On peut d’ailleurs rappeler ici que le Conseil d’État lui-même, dans une ordonnance rendue le 22 mars, a clairement précisé : comme les préfets, « les maires, en vertu de leur pouvoir de police générale, ont l’obligation d’adopter, lorsque de telles mesures seraient nécessaires, des interdictions plus sévères lorsque les circonstances locales le justifient. » 

Travailler « en bonne intelligence » 
Le maire, au titre de ses pouvoirs de police générale, peut donc demander un durcissement – jamais un assouplissement – des mesures prises au titre du pouvoir de police spéciale (le préfet). Une telle demande doit être justifiée en cas de « péril grave et imminent »  ou « en cas de considérations de circonstances locales ». 
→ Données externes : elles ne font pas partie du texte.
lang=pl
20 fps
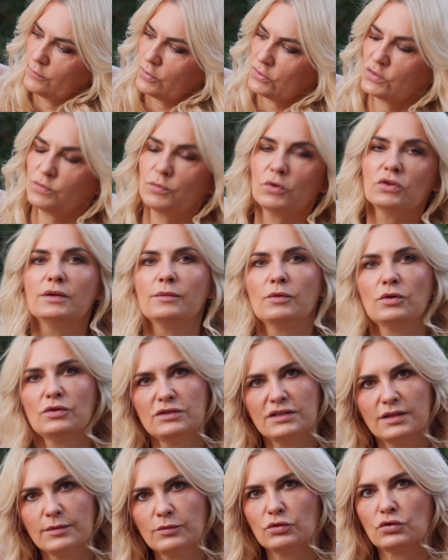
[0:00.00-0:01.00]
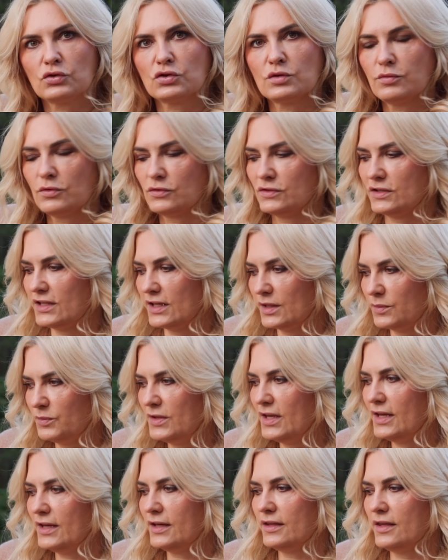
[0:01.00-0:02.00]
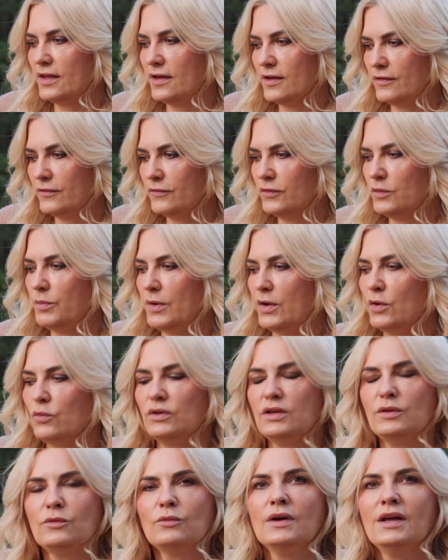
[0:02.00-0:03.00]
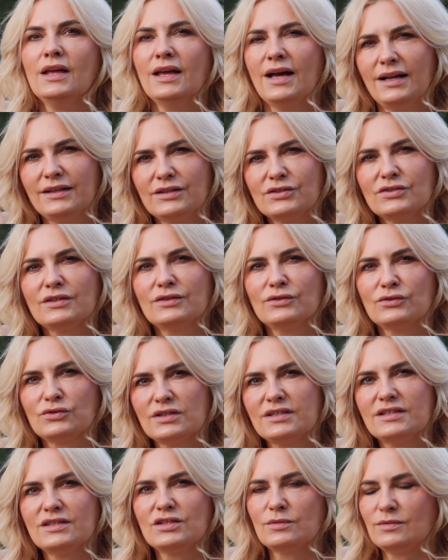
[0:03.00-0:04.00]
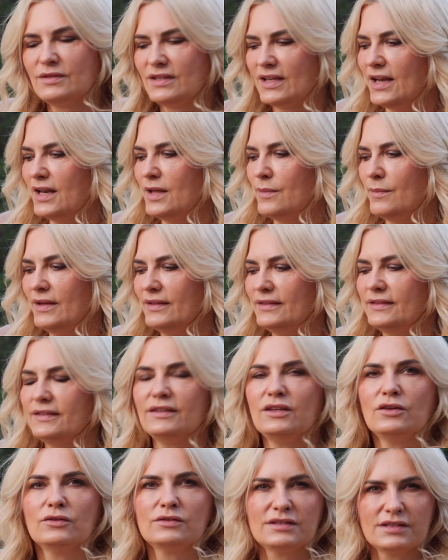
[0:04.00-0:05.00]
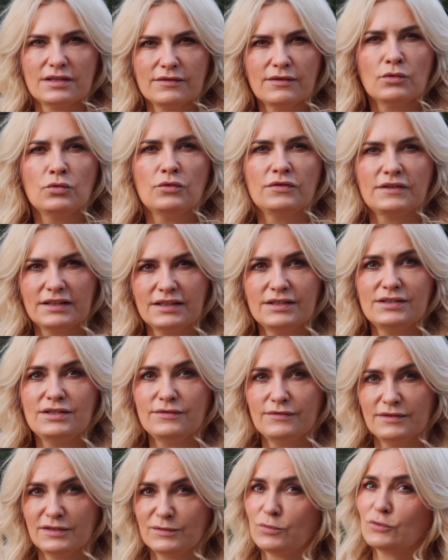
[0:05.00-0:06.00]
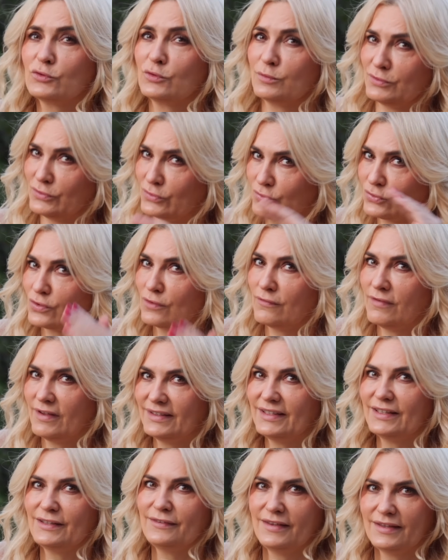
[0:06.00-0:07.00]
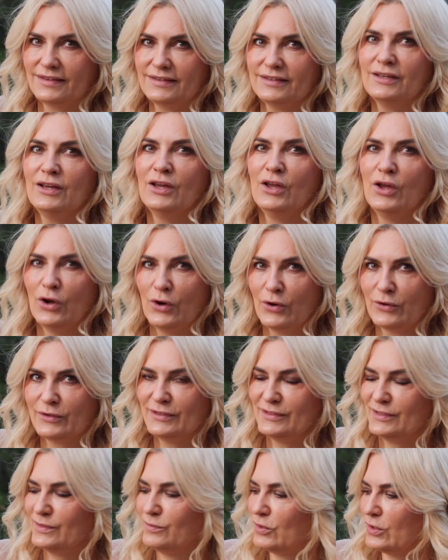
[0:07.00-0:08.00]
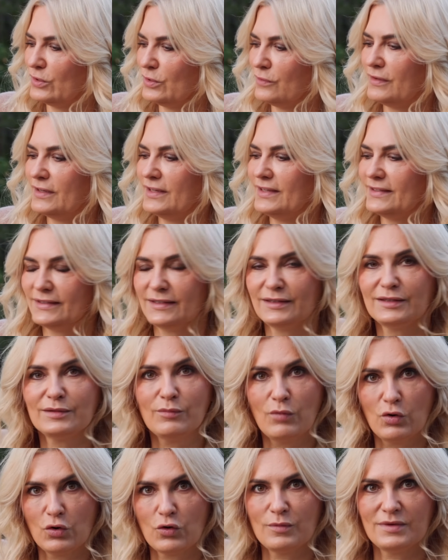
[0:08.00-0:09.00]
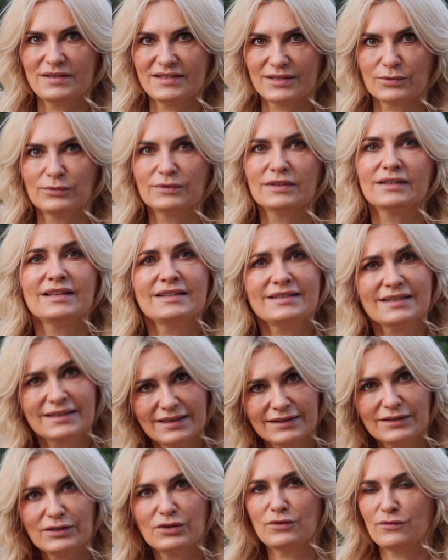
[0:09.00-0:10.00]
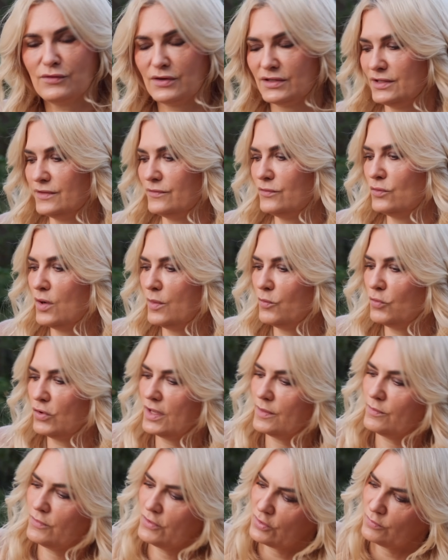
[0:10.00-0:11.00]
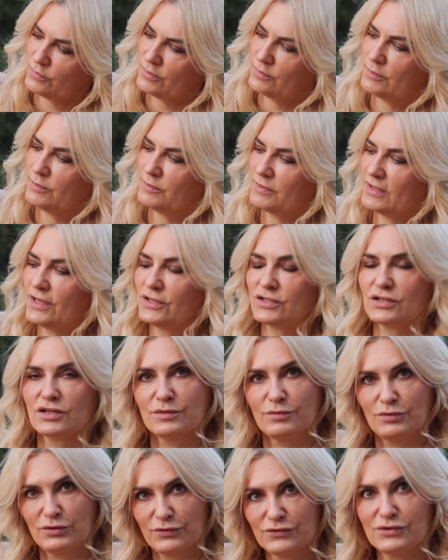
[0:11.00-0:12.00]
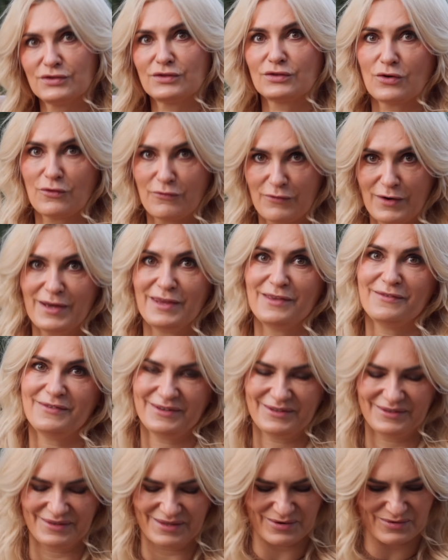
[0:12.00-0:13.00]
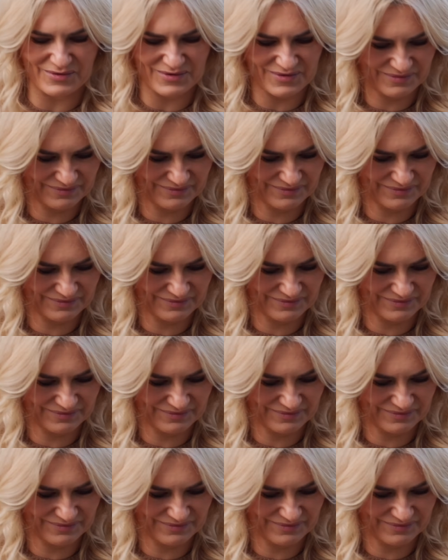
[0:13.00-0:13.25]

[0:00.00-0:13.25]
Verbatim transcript: pod spodem. Chodzi nam o to, żeby on się tak pięknie wypełnił, ale też jednocześnie, żeby te elementy nie odstawały w taki dziwny sposób. Stuszkowate kwiaty hortensji bukietowej niestety mogą mieć taką tendencję, dlatego właśnie wyłamujemy, robimy mniejsze, żeby to wszystko fajnie wyglądało.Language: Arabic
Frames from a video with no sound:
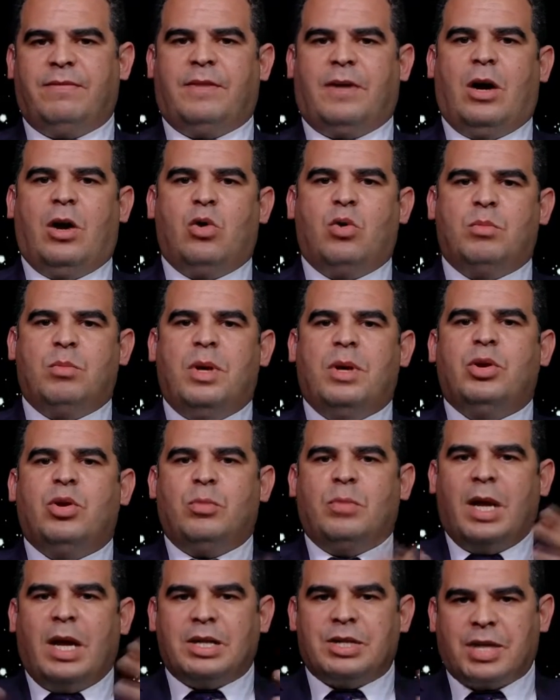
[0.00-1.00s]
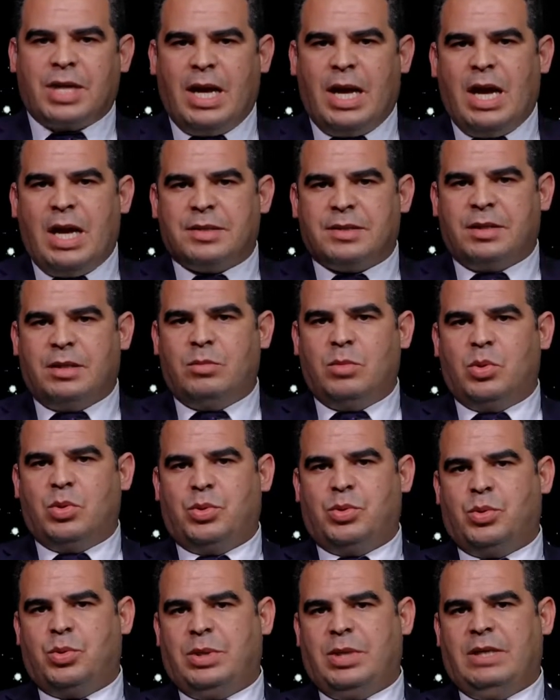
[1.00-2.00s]
أو من هم الأشخاص
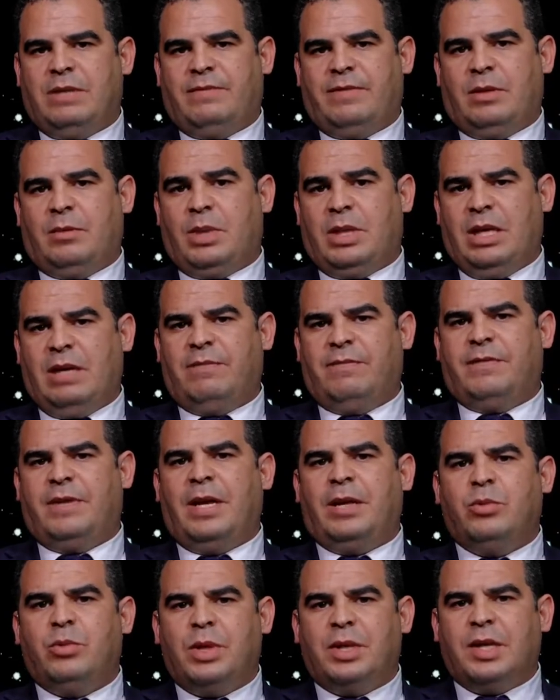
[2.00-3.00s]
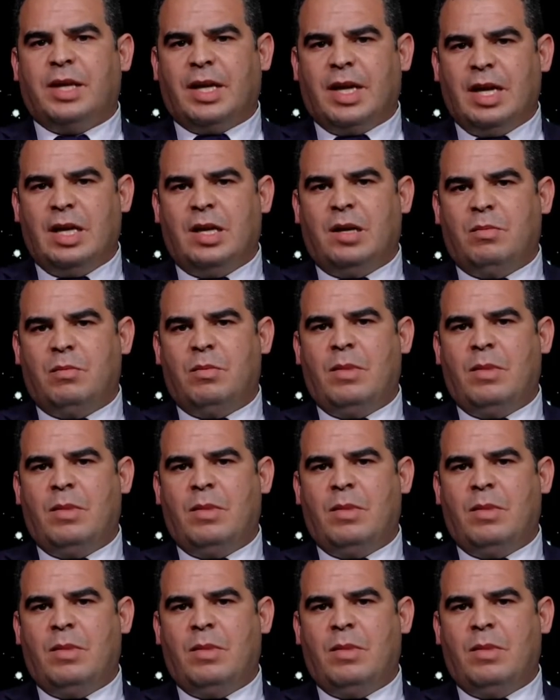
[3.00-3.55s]
الموجودين في الملف نحن نتكلم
Dans tous les cas, le ministère de l’Intérieur conseille aux maires qui envisagent de prendre un arrêté de couvre-feu de commencer, avant toute chose, par contacter le préfet (ne serait-ce que pour vérifier que celui-ci n’a pas déjà pris un arrêté qui s’appliquerait à la commune). Ensuite, pour discuter avec lui des raisons qui l’amènent à envisager cette décision. « Ce à quoi tient particulièrement le ministre, détaille sa conseillère, c’est à ce que les choses se fassent en bonne intelligence entre le maire et le préfet. Parlons-nous ! »  Cette position est parfaitement en phase avec celle que défend l’AMF depuis le début de la crise, qui conseille également dans tous les cas aux maires de se rapprocher du préfet avant toute décision.
Il est donc clairement déconseillé à un maire de prendre un tel arrêté tout seul, sans avoir auparavant pris attache avec le préfet. « Si le préfet estime que les circonstances locales l’exigent effectivement, par exemple parce que les consignes ne sont manifestement pas respectées sur telle commune, il validera l’arrêté. » Ou, si le maire n’a pas encore pris d’arrêté, le préfet en prendra un lui-même. 
Seule exception : le ministre de l’Intérieur ne souhaite pas que des couvre-feux soient prononcés « à l’échelle d’un quartier », pour éviter tout risque de discrimination. C’est donc à l’échelle de la commune entière ou rien.

« Respecter les formes » 
Dernière recommandation du ministère : « Il faut respecter les formes. »  Pour être solide d’un point de vue juridique, l’arrêté de couvre-feu doit comporter un certain nombre de mentions : les visas, c’est-à-dire les textes auxquels le maire se réfère pour prendre sa décision (« Vu l’article tant du CGCT », etc.) ; les considérants, qui exposent les motifs de la décision ; et enfin le dispositif lui-même, c’est-à-dire les articles qui détaillent le contenu de la décision et identifient les agents chargés de son exécution. 
L’arrêté doit obligatoirement comporter le nom, le prénom et la signature du maire (ou de la personne qui a délégation de signature), faute de quoi il ne sera pas légal.